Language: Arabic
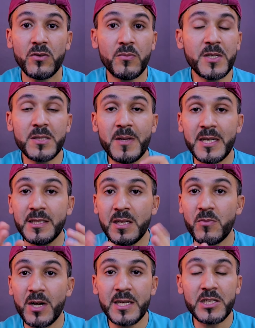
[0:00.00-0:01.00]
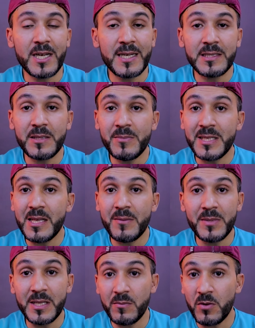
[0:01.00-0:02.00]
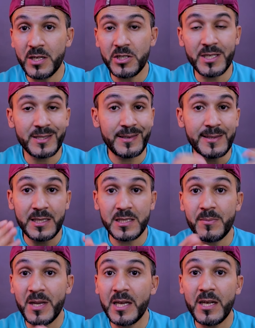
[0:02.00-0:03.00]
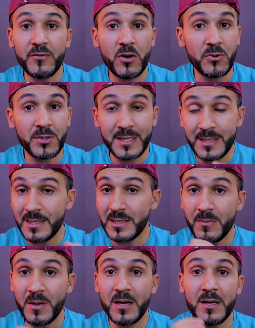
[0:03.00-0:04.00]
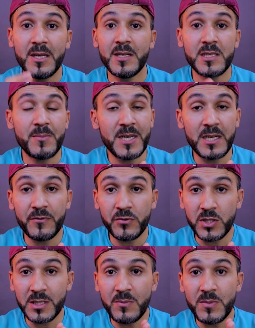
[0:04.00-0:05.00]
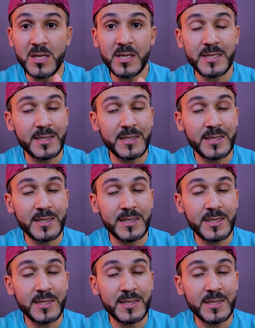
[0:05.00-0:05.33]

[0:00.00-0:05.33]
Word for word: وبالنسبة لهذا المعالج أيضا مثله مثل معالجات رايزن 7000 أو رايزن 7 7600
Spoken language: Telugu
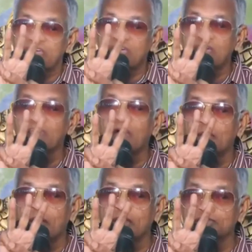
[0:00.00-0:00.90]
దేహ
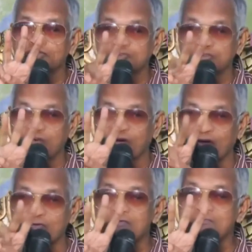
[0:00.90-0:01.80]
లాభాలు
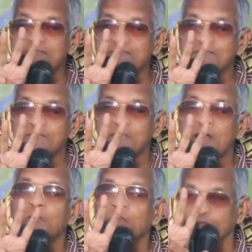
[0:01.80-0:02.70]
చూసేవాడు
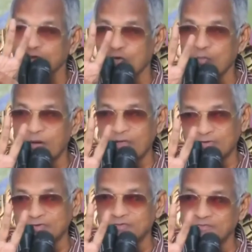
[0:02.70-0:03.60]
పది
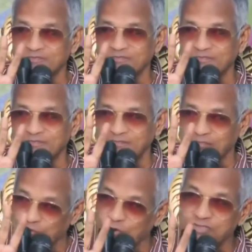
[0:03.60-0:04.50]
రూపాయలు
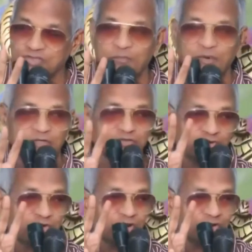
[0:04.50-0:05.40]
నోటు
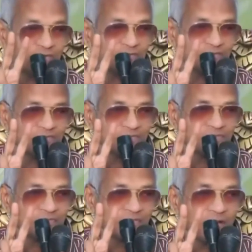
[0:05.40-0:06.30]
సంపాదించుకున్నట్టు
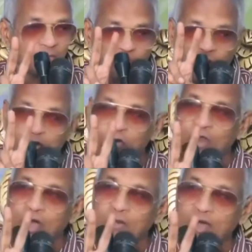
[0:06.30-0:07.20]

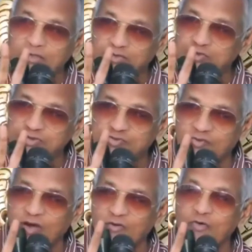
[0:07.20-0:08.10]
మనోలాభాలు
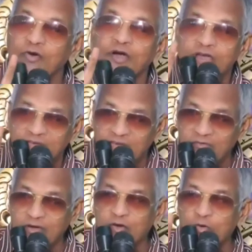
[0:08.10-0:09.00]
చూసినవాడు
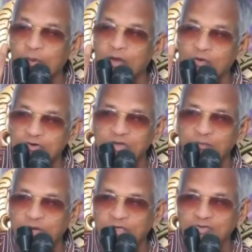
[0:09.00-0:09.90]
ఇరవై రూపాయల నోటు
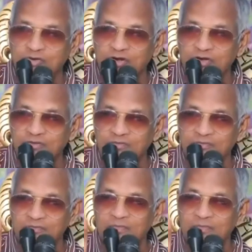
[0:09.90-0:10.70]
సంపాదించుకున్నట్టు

#### [Prompt]
Reproduce the data above word for word and omit the images.

#### [Solution for this task]
Language: Arabic
[0:00.00-0:01.00]
[0:01.00-0:02.00]
[0:02.00-0:03.00]
[0:03.00-0:04.00]
[0:04.00-0:05.00]
[0:05.00-0:05.33]

[0:00.00-0:05.33]
Word for word: وبالنسبة لهذا المعالج أيضا مثله مثل معالجات رايزن 7000 أو رايزن 7 7600
Spoken language: Telugu
[0:00.00-0:00.90]
దేహ
[0:00.90-0:01.80]
లాభాలు
[0:01.80-0:02.70]
చూసేవాడు
[0:02.70-0:03.60]
పది
[0:03.60-0:04.50]
రూపాయలు
[0:04.50-0:05.40]
నోటు
[0:05.40-0:06.30]
సంపాదించుకున్నట్టు
[0:06.30-0:07.20]

[0:07.20-0:08.10]
మనోలాభాలు
[0:08.10-0:09.00]
చూసినవాడు
[0:09.00-0:09.90]
ఇరవై రూపాయల నోటు
[0:09.90-0:10.70]
సంపాదించుకున్నట్టు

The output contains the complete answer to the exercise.